In an emailed statement, MetLife said it determined increases were needed on four of its long-term care insurance policies and filed increase requests with state regulators.

“While we regret the impact of a rate increase to policyholders, current premiums need to be adjusted due to the cumulative changes in actuarial assumptions since the time these products were initially priced,” the statement said. “The impact of evolving assumptions on pricing is a challenge the industry is facing overall. To date, MetLife has implemented an increase on these policies in 39 states.”

The company declined to comment on the rate increases requested and approved in the 38 other states.

A failed bill

On Feb. 19, 2013, state Rep. Robyn Gabel, D-Evanston, filed House Bill 2333, which sought to cap the increase in long-term care premiums at 15 percent a year.

Gabel said she became aware that might be an issue worth addressing after hearing about it from her constituents.

“I just feel that people, they pay into it and they pay into it, and then at a certain point it becomes unaffordable,” she said.

In a news release from February 2013, Andrew Boron, director of the Illinois Department of Insurance, supported Gabel’s proposed legislation.

“State regulators have no discretion to limit premium increases if the rate filing meets standards, so we set out to change the law to further protect consumers,” he said in the release. “This proposal would impose a 15 percent cap on rate increases on all existing and future long-term care premiums, regardless of age or benefit configuration.”

After the bill was introduced, it was referred to the General Assembly’s Rules Committee. Two co-sponsors were added before it was assigned to the Insurance Committee and then re-referred to the Rules Committee on March 22, 2013.
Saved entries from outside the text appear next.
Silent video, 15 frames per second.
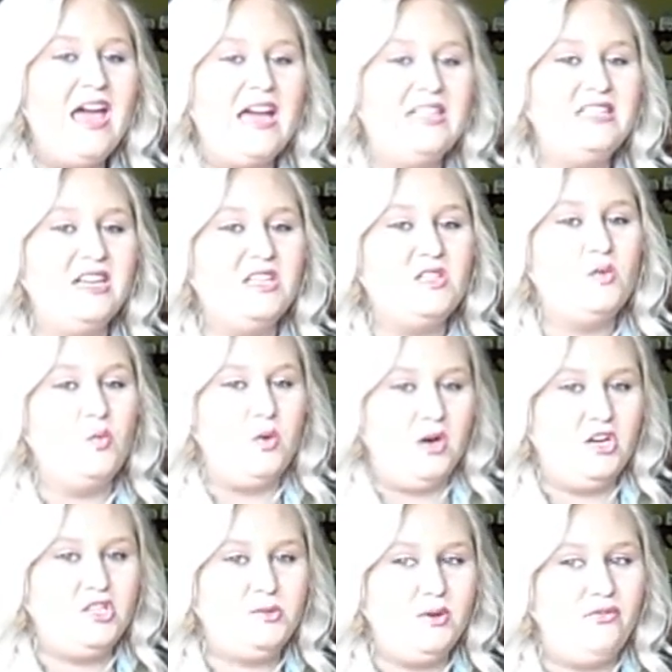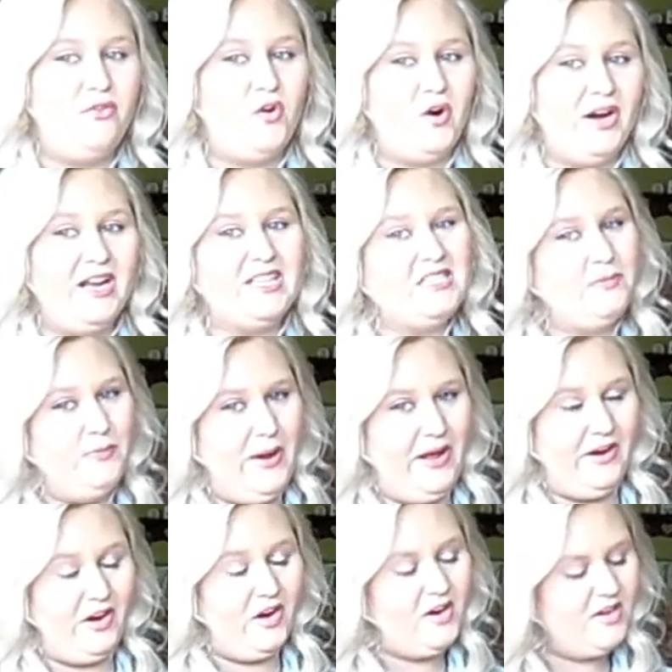It does worse before it gets
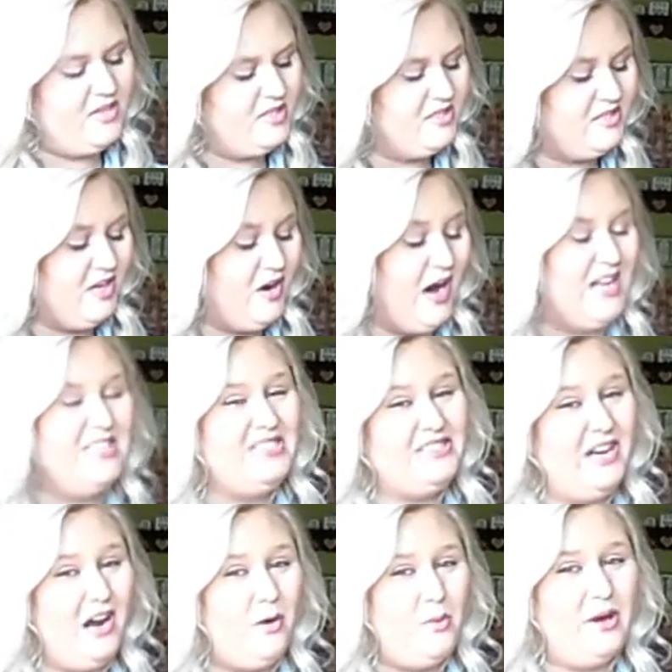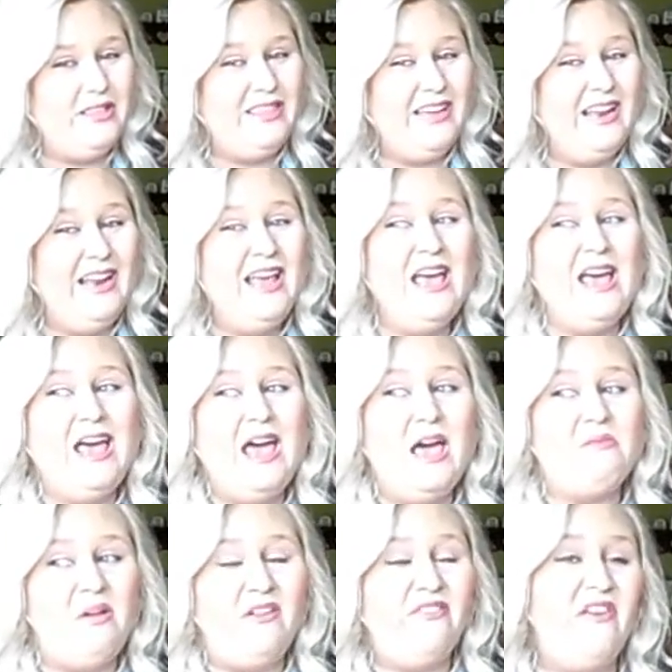better. So I stuck with it,
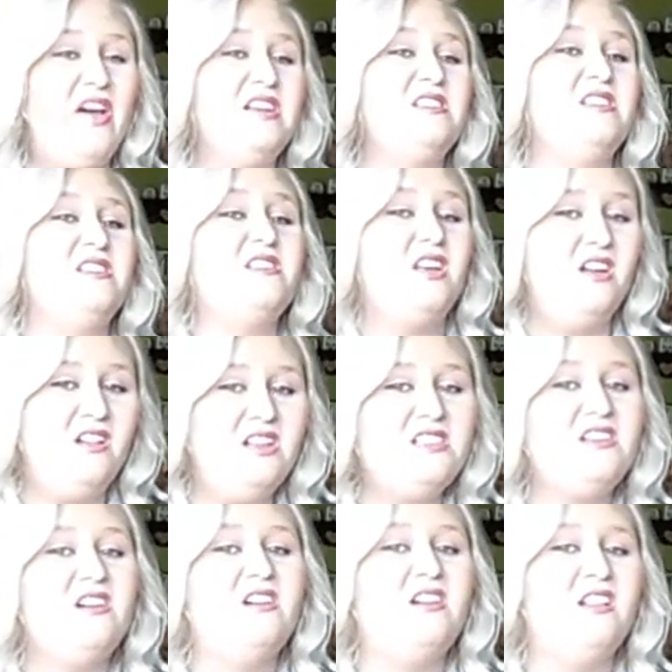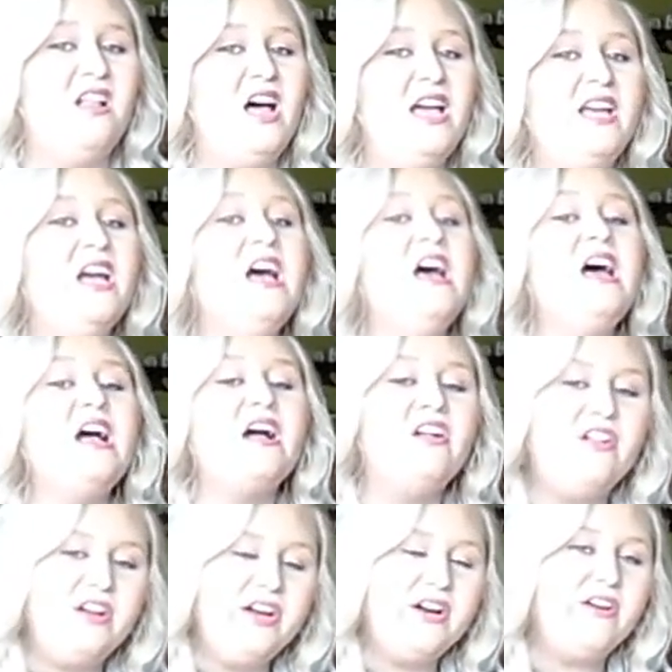and my face is slowly starting to like
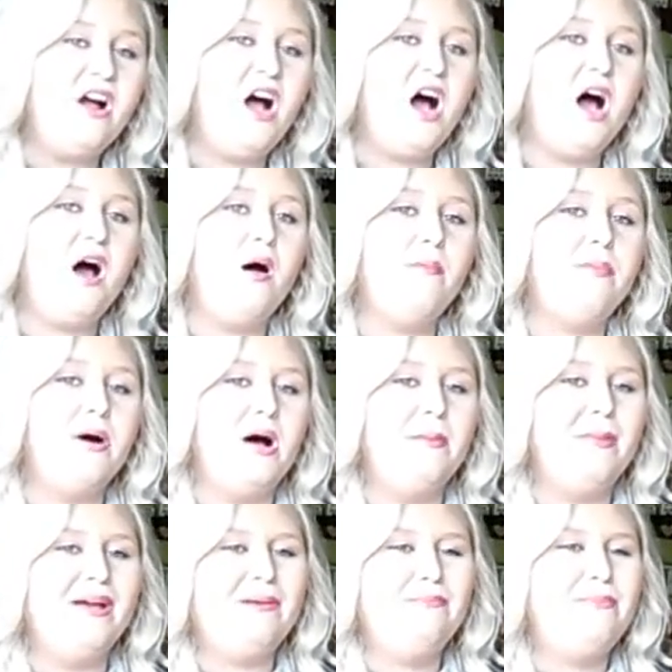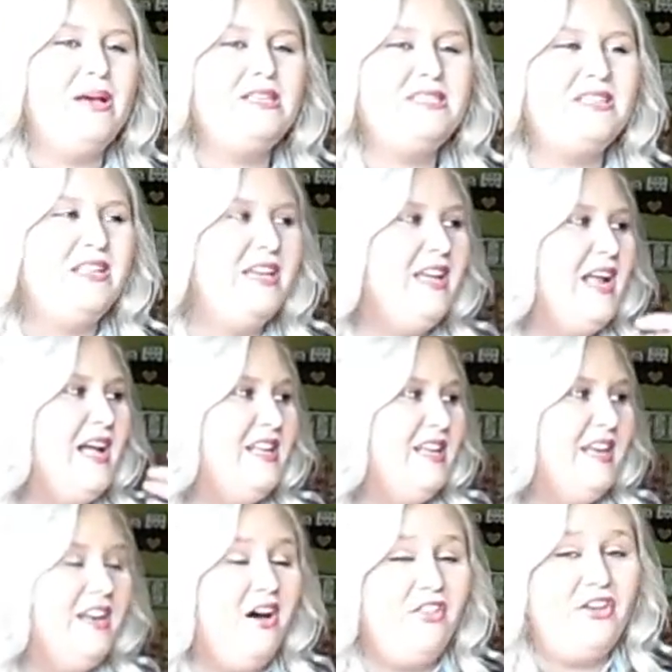clear up. I basically had to
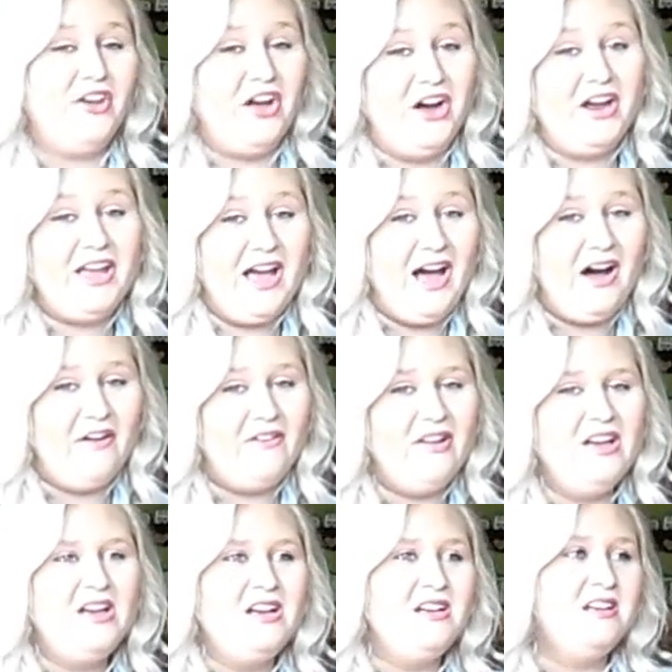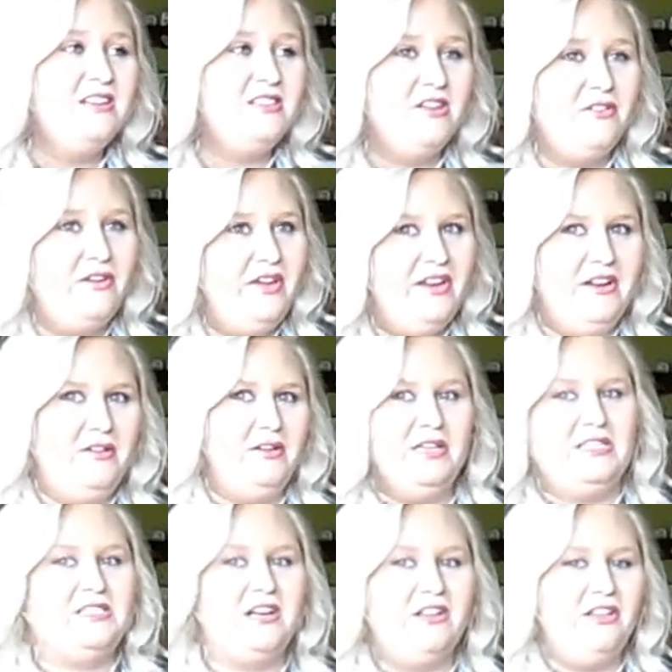get all the gunk out so it
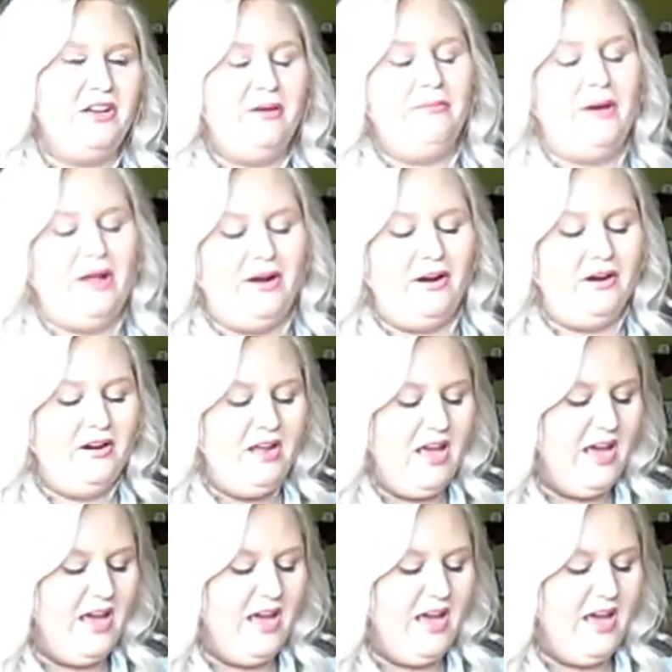could start looking better.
That’s where the bill stopped.

Gabel said it was a hard year in the General Assembly, but that she’s optimistic the new session starting in January will bring new life to the bill.

State Sen. Tim Bivins, R-Dixon, said when Long called his office about the issue, it was the first time he’d heard about it.

It was his understanding, Bivins said, that the increase came about from a variety of reasons, including a relatively small pool of policy holders and long-term investments, which insurance companies are required to make, that didn’t have the return they expected.

In the short term, the Legislature can’t do much to help people like the Longs, Bivins said, but it’s an issue he’ll look into during the next session.

State Rep. Tom Demmer, R-Dixon, said the increase the Longs face is too much.

“I would agree that something needs to be done in a case like that,” he said. “It seems absurd.”

The Department of Insurance wasn’t able to answer questions this week.

Long said he isn’t looking to be vindictive, but said he and his wife will now have to make a difficult decision about what to do and what’s the best way to protect their assets and ensure quality care in the future.

The Longs can appeal to the Department of Insurance, but that process takes between 30 and 90 days, long after they’ll have to make a decision.

Overall, Long wants to raise awareness about something he and his wife don’t think is right.

“A policy goes from $177 to [$346], you feel like there’s some larceny in somebody’s heart,” he said.